Abstract

Voluntary associations are at the heart of Swedish rural policy and strategies for governance as partners in bringing about ‘development from below.’ Examining the implications of this new responsibility being placed on the civil society in new modes of multilevel governance, I ask: do these changes presage greater political space for individuals vis à vis the state or is Swedish rural policy premised on ideas about an institutional context that might be disappearing? In comparative research in rural Sweden, I discuss state and civil-society relations at the macro level in light of the gendered micro-politics of associational life on the ground. Through ethnographic research with people involved in development work of different kinds, I examine how ideas about community associations are used to mobilize rural policy.
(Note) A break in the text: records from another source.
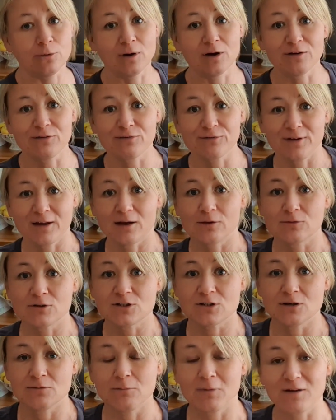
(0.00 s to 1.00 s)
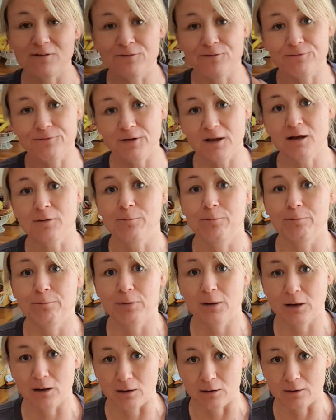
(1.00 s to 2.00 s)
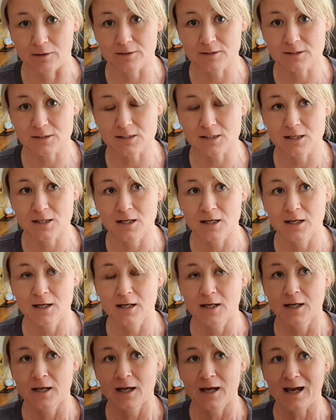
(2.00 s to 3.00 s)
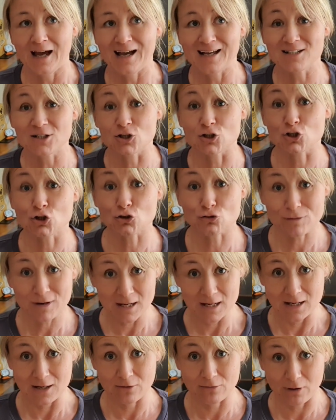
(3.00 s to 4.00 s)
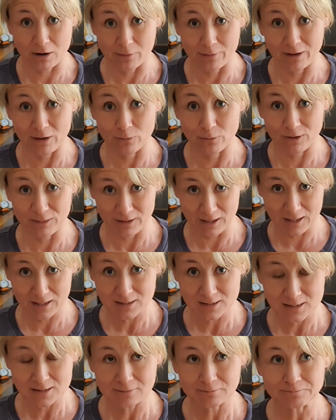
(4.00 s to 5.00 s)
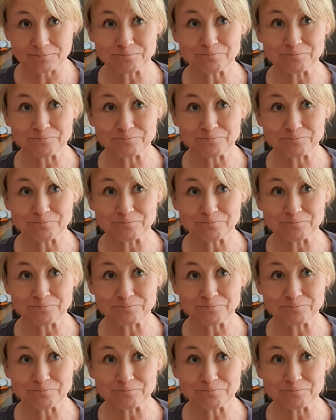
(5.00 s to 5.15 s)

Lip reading: I found that my fig plant had a tree growing with it,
I analyze its’ political implications and argue for the importance of analyzing macro in relation to the micropolitics on the ground for a better theoretical understanding of democracy and power in rural governance, in particular its gendered implications. I argue that past collaborative relations between the civil society and the state’s administrative apparatuses as well as the current focus of rural policy have enabled the state to hand over service functions to the civil society and diluted their ‘voice,’ incongrously endangering the institutional basis of rural policy itself. Further, attention to the gendered micropolitics of associational life makes apparent cleavages within civil society and its underlying relations of gender and power that challenge current conceptualizations on the neoliberalization of rural policy.